Problem details →
With nothing added and nothing dropped, copy the entire listing.

Exercise materials →
○ ○ ○ ○
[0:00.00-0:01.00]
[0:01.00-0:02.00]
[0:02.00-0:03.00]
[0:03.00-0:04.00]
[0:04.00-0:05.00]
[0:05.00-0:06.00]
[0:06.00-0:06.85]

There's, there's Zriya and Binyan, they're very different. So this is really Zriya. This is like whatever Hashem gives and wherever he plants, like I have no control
○ ○ ○ ○
Written solution →
[0:00.00-0:01.00]
[0:01.00-0:02.00]
[0:02.00-0:03.00]
[0:03.00-0:04.00]
[0:04.00-0:05.00]
[0:05.00-0:06.00]
[0:06.00-0:06.85]

There's, there's Zriya and Binyan, they're very different. So this is really Zriya. This is like whatever Hashem gives and wherever he plants, like I have no control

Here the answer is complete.